Fixes and Mitigations

Microsoft has released two updates to address these vulnerabilities:

1. September 2024 Servicing Stack Update (SSU KB5043936)
2. September 2024 Windows Security Update (KB5043083)

These updates must be installed in sequence to ensure full protection against CVE-2024-43491 and other vulnerabilities in Windows 10 version 1507. While Microsoft has not detected exploitation of CVE-2024-43491 in the wild, they emphasize that the vulnerability was discovered internally, meaning it was not publicly known before the patch.

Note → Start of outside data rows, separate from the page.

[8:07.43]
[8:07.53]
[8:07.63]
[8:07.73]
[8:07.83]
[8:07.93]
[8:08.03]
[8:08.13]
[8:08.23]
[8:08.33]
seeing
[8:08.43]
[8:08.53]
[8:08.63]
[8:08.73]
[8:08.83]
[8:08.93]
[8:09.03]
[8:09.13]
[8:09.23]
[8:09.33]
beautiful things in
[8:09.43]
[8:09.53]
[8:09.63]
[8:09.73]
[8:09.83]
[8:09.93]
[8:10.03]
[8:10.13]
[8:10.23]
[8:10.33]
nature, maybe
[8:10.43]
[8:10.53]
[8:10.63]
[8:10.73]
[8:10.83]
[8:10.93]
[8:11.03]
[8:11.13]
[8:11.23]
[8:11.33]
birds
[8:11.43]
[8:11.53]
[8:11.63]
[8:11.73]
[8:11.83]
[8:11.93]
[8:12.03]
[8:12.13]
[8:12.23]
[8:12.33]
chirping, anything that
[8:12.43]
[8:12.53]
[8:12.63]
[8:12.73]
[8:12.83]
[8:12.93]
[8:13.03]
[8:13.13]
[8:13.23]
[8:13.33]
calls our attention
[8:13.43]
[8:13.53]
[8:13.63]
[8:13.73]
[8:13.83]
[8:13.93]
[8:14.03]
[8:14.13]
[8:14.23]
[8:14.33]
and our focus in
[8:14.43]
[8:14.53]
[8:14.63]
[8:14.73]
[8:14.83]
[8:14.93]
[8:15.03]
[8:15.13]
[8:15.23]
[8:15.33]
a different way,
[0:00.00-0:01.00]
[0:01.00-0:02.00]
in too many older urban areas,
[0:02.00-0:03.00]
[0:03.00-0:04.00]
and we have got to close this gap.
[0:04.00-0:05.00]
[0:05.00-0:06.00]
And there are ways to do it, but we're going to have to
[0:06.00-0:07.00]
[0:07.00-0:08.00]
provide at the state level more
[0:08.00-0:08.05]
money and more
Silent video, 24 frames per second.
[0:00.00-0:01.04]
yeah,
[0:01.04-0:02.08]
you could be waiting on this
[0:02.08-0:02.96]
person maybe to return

Broader Vendor Security Patches

Alongside Microsoft, numerous other vendors have issued security updates over the past few weeks to address vulnerabilities across a variety of products and services. This comprehensive list includes:

• Adobe
• Arm
• Bosch
• Broadcom (including VMware)
• Cisco
• Citrix
• CODESYS
• D-Link
• Dell
• Drupal
• F5
• Fortinet
• Fortra
• GitLab
• Google Android and Pixel
• Google Chrome
• Google Cloud
• Google Wear OS
• Hitachi Energy
• HP
• HP Enterprise (including Aruba Networks)
• IBM
• Intel
• Ivanti
• Lenovo
• Linux distributions Amazon Linux, Debian, Oracle Linux, Red Hat, Rocky Linux, SUSE, and Ubuntu
• MediaTek
• Mitsubishi Electric
• MongoDB
• Mozilla Firefox, Firefox ESR, Focus and Thunderbird
• NVIDIA
• ownCloud
• Palo Alto Networks
• Progress Software
• QNAP
• Qualcomm
• Rockwell Automation
• Samsung
• SAP
• Schneider Electric
• Siemens
• SolarWinds
• SonicWall
• Spring Framework
• Synology
• Veeam
• Zimbra
• Zoho ManageEngine ServiceDesk Plus, SupportCenter Plus, and ServiceDesk Plus MSP
• Zoom, and
• Zyxel

Linux distributions such as Amazon Linux, Debian, Oracle Linux, Red Hat, and Ubuntu have also been included in recent patch releases. Other notable vendors include HP, Intel, Lenovo, Palo Alto Networks, and Synology.

Remediation Steps

1. CVE-2024-38014 (Windows Installer Elevation of Privilege):
   Apply the September 2024 Windows security update.
2. CVE-2024-38217 (Windows MotW Security Feature Bypass):
   Educate users to avoid opening files from untrusted sources and apply the security patch.
3. CVE-2024-38226 (Microsoft Publisher Security Feature Bypass):
   Ensure local users have limited access and install the latest update.
4. CVE-2024-43491 (Windows Update Remote Code Execution):
   Install the September 2024 Servicing Stack Update (KB5043936) followed by the Windows security update (KB5043083).
5. Update Antivirus Definitions:
   Ensure antivirus and endpoint protection systems are updated to detect exploitation attempts.
6. Monitor for Suspicious Activity:
   Continuously monitor network and endpoint logs for signs of exploitation related to these vulnerabilities.
7. Review Security Policies:
   Implement or reinforce security policies that restrict macro execution and untrusted file handling across the organization.